🎬 My partner asked me a couple of weeks back, which of the 12 AI-generated cuts was “the right one”. I didn’t have a formula for that. I just knew 😀
That moment stuck with me more than I expected. Tried few POC/Research around it and came across a story about Jensen Huang being asked who the smartest person he’d ever met was. He refused to answer — said the question itself was outdated.
I get that now, in a very unglamorous way.
For 20 years, my job was basically to know things — kernel drivers, DRM, distributed systems, things most people never think about. That depth was the whole value proposition.

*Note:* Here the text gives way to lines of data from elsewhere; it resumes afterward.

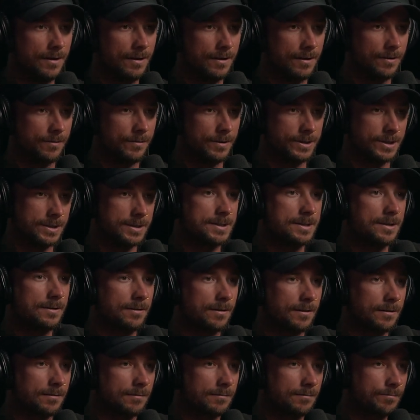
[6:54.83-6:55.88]
which is
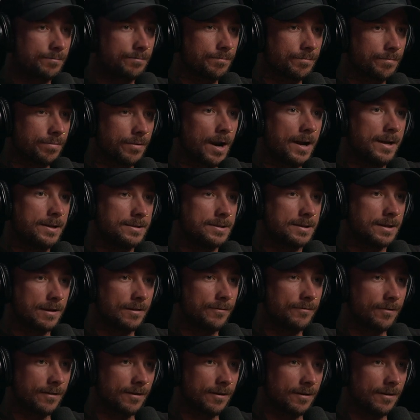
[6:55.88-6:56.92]
still pricey
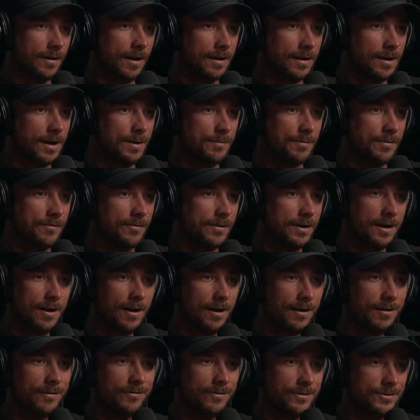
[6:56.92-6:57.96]
for like a couple
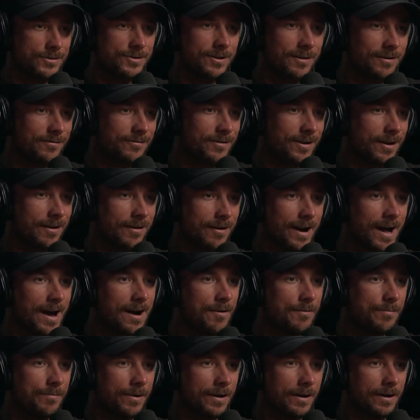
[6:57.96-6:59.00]
videographers trying to figure it
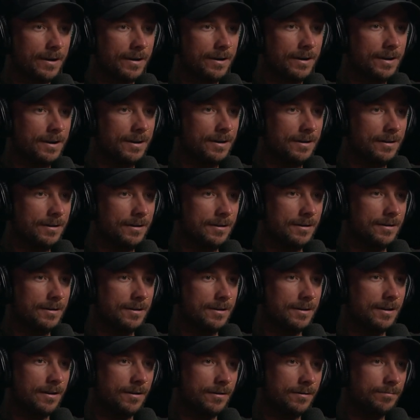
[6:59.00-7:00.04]
out. But yeah,
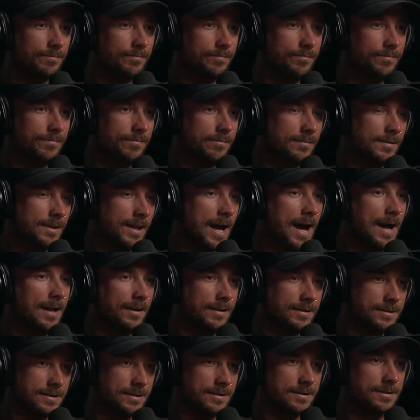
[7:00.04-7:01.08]
you know, the
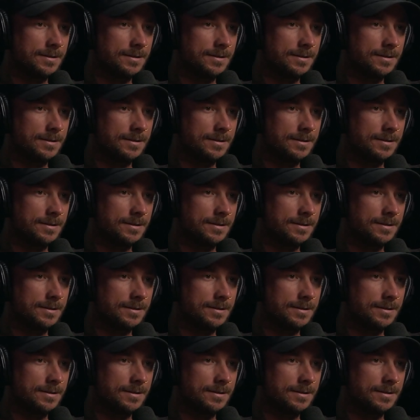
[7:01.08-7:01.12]
atlases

Now I run an AI video platform, and I watch it generate more variations in a minute than a full production team used to make in a week. If I’m honest, there’s a small ego hit in that — the thing I spent two decades getting good at is exactly what’s getting automated first.
But sitting with clients and support team, I keep noticing the same gap: the model can nail lip-sync, match a brand’s color palette, hit every technical spec in the brief — and still produce a cut that’s wrong. Not broken. Wrong. The pacing feels a beat too fast for the product, the avatar’s tone reads slightly too corporate for a Gen-Z audience. None of that shows up as an error in any QA pipeline. It only shows up when you watch it.
That’s the part I couldn’t fully explain — I just knew it when I saw it, the same way you know a take is off before you can say why.
Models are getting excellent at optimizing for the spec. Knowing when the spec itself is missing the point — that’s still entirely on us.
Anyone else running into this in their own work?